Some argued that this genetic diversity came from the Moorish occupation of the Iberian Peninsula in southwestern Europe or the Roman contact with North African civilizations such as Carthage around 2,000 years ago.
Note – Turismo de Granada, Cueva de Malamuerzo.
Join the discussion 5 Comments
One question is did these people have Neanderthal genetics too?
We know Neanderthals were once in what is now Spain.
It would be surprising if they had no Neanderthal genetics.
I’m submitting my application to be Vanessa’s new lab partner.
What little I know about paleoanthropology has focused on the rise of humanity, not so much in the brief time after Homo sapiens acquired world domination. That’s given me an inkling that we are dealing with massive scales of time and populations that few individuals in their tiny span can really wrap their head around.
It’s 8500 miles from South Africa to China and 1.5 million years between Turkana Boy and the Denisovan girl in Altai.
Compare: An observer would have a hard time gleaning an understanding of Seti’s Egypt by studying Jamestown and they’re only separated by 3300 years and 6000 miles. And there are written records.
Disparate populations have probably ebbed and flowed through the Iberian peninsula scores of times between the last Neanderthal and 23,000 years ago. I would be shocked if any extraordinary markers of their existence remained.
Genetic hominin tracing has mostly been helpful because some groups of backward Africans seem to have been time capsule frozen for just about a gazillion years.
Yes, of course they had Neanderthal. Okay, the 60,000 year old woman found in Czechia had I believe 6%. The Homo sapien found in Croatia dated 20,000 years ago was 16%. And Utzi the Iceman, from 2000 years ago, had 4.5%. I think I’ve got those percentages about right.

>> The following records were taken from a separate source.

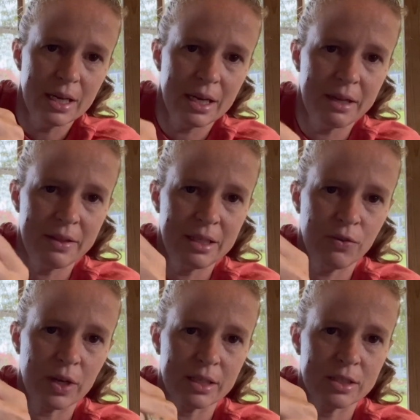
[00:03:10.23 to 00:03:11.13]
And then you've
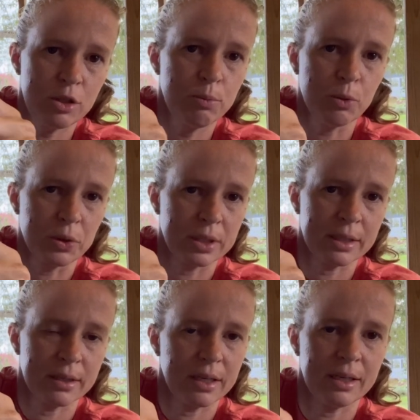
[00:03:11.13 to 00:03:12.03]
got two
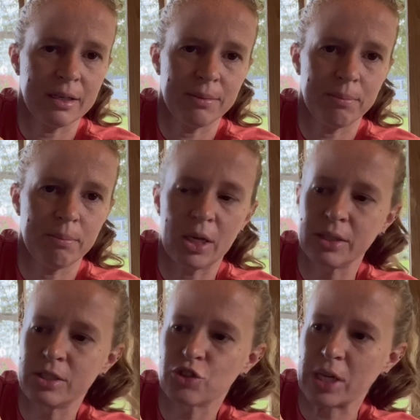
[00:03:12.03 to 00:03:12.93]
more um, MOLLE
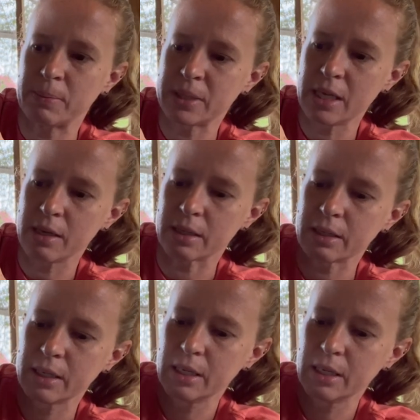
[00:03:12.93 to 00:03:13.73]
straps here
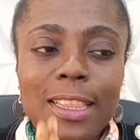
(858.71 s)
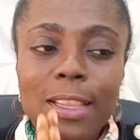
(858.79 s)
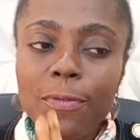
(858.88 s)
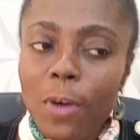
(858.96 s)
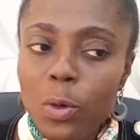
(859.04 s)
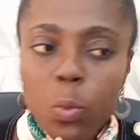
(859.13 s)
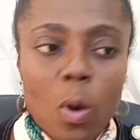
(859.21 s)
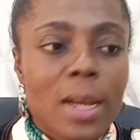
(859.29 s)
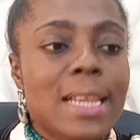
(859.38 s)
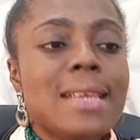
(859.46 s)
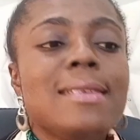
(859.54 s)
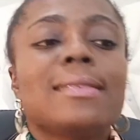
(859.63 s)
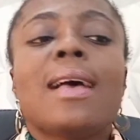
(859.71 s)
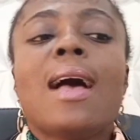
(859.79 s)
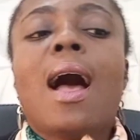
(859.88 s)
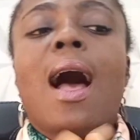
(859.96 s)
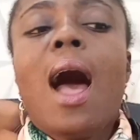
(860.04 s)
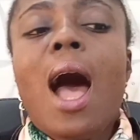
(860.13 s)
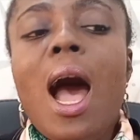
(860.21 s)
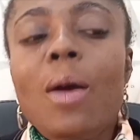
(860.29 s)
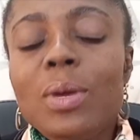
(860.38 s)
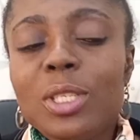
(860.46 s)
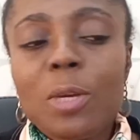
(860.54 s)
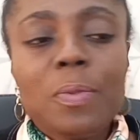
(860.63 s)
The fourth one is,
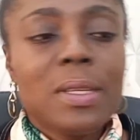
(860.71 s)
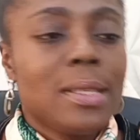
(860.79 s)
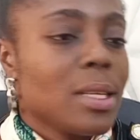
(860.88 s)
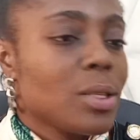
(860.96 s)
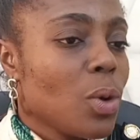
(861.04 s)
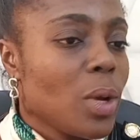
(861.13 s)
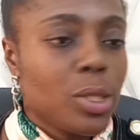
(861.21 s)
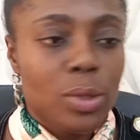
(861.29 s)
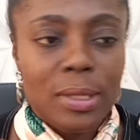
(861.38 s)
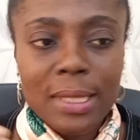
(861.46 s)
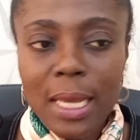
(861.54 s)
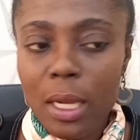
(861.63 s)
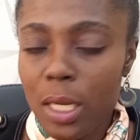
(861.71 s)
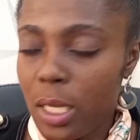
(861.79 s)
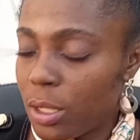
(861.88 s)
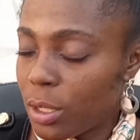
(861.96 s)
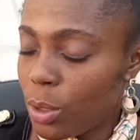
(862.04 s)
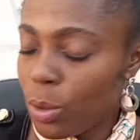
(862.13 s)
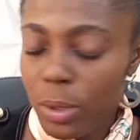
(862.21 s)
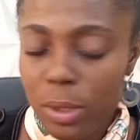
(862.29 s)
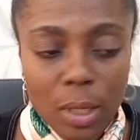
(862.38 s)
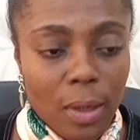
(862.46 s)
how is your business going to sell its goods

I do know Stringer likes to use the Croatia example and say that he was 1/12th Neanderthal, meaning one of his great grandparents was a full Neanderthal. That’s pretty mind-blowing if you think about it. Give that Croatian man a 23 and Me test, and it’d be like “hey look, great grandpops was full-blooded Neanderthal.”
There’s lots of neanderthal to go around to be sure, some individuals much more than others. I was only saying that migrating populations over long periods have pretty much dispersed the genetic footprint of past groups that used to live on the same real estate. Except for some isolated pockets of sub-Saharan Africans.
Maybe I missed something, but I didn’t see anything showing Iberian populations only 15,000 years post-extinction had any more Neanderthal genes than anywhere else.
But to tell the truth, nobody should listen to me much about this micro population stuff. It makes me dizzy. Give me Homo habilis any time.